Eleição colombiana
A ex-guerrilheira que largou fuzis para pedir votos.
“Quando alguém ingressava na guerrilha, ninguém dizia para você matar. Não éramos um grupo de mercenários ou assassinos, mas quando há um confronto com armas, você tem de disparar ou disparam contra você. Você está na guerra e precisa assumir isso”
Victoria Sandino EX-GUERRILHEIRA DAS FARC E CANDIDATA AO SENADO
Quando Judith Simanca Herrera resolveu se unir às Forças Armadas Revolucionárias da Colômbia (Farc), em 1993, sua motivação era corrigir injustiças. Agora, 24 anos depois, a ex-guerrilheira é candidata ao Senado e pretende levar ao Congresso reivindicações como reforma rural e política, metas do grupo ao longo de 52 anos de uma luta armada que deixou mais de 200 mil mortos, 45 mil desaparecidos e 6 milhões de deslocados.
Como garantia do acordo de paz, assinado em 2016, o partido Força Alternativa Revolucionária do Comum (Farc) terá 10 cadeiras garantidas no Congresso – 5 no Senado e 5 na Câmara – nesta eleição e na próxima. Os 23 candidatos a senador e os 13 a deputado do grupo, portanto, estarão na lista de votação de hoje. Mesmo sem votos suficientes, 10 estarão no Congresso.

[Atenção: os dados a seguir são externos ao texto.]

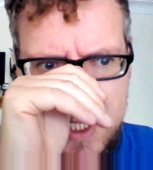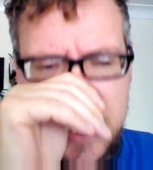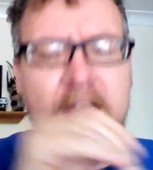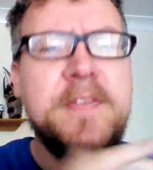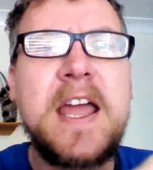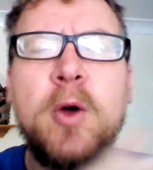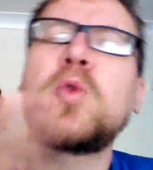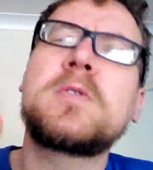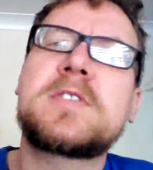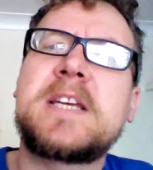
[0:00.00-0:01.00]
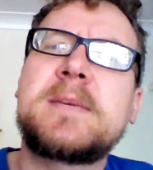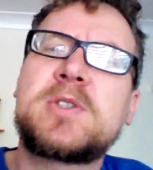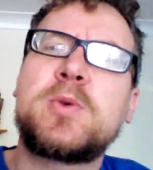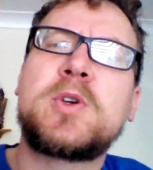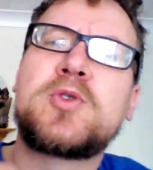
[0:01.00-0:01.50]
And they all seem
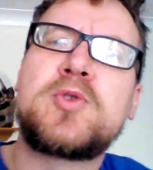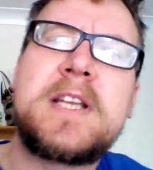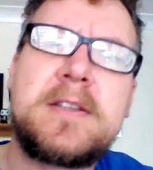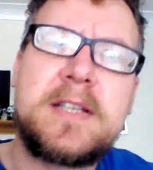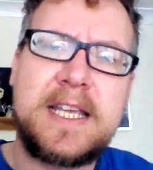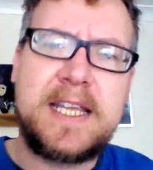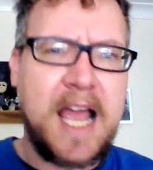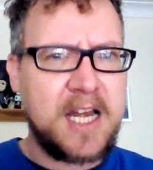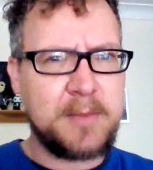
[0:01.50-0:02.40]
to agree that he had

Esta colombiana de 56 anos, conhecida desde os 32 anos como Victoria Sandino, decidiu manter o nome de guerra ao ingressar na política em razão da identificação com o público simpatizante da guerrilha. Um dos principais desafios de Victoria é superar a imagem negativa do grupo com boa parte da população. Sua meta é ampliar direitos das mulheres.
Segundo Victoria, a mulher na guerrilha conquistou papéis importantes e possuía até mais direitos do que fora do grupo. “Quando as Farc foram fundadas, em 1964, as mulheres eram encarregadas de preparar as refeições, atender aos doentes e feridos, lavar e costurar a roupa. Elas não eram chamadas de
guerrilheiras e sim companheiras, porque chegavam como mulheres dos guerrilheiros. Nos anos 70, isso muda e as que chegam são combatentes. Depois de 1983, se ganha o direito de planejar a gravidez e ao aborto.”
Victoria optou por não ser mãe porque considera que “a guerra e a maternidade não são compatíveis”, mas lembra que o planejamento da gravidez era um direito reivindicado por aquelas que optavam em conciliar as funções. “O principal desafio quando cheguei (à guerrilha) foi me acostumar com as caminhadas, carregando grandes cargas, com as armas e o equipamento. Cheguei e fui levada para a frente de Teófilo, de confronto. Obviamente, se deram conta de que meu estado físico não era o melhor. Eu era jornalista, então me mandaram para outra unidade, a de Raúl Reyes, onde eu dava aulas de comunicação. Depois fui para a unidade de Alfonso Cano, onde dava orientação política, alfabetização.”
Victoria lembra que se aproximou do secretariado do grupo e participou da mesa de negociações de paz em Havana depois da trajetória na guerrilha.
Contexto. Durante os atos de campanha da Farc em cidades colombianas, os agora líderes políticos foram criticados pela violência utilizada pelo grupo. Uma das principais condenações se refere ao recrutamento de menores. “Mesmo para o recrutamento, existiam normas. Só era possível recrutar a partir de 15 anos, até porque os jovens de 15 anos aqui eram muitas vezes adultos, muitos estavam casados, com famílias. A realidade rural é outra”, afirma Victoria, defendendo a prática e ressaltando que os menores de 15 anos que se juntavam à guerrilha estavam ali por falta de opção.
“Havia violência e abandono dos filhos. A ação dos paramilitares exterminou famílias inteiras, deixando algumas crianças sozinhas sem outra opção que não recorrer à dissidência. Elas estavam aqui não como guerrilheiras, mas como protegidas”, alega. As Farc sequestraram crianças e chegaram a usar menores com explosivos em atentados.
A rotina de Victoria e dos cerca de 6 mil guerrilheiros que ainda integravam as Farc em 2016 só mudou após a assinatura do acordo de paz. Durante os quatro anos de negociação, a tensão continuava presente. “Não havia cessar-fogo bilateral, então as medidas de proteção e cuidados ainda precisavam valer”, explica Victoria. “Quando alguém ingressava na guerrilha, ninguém dizia para você matar. Não éramos um grupo de mercenários ou assassinos, mas quando há um confronto com armas, você tem de disparar ou disparam contra você.”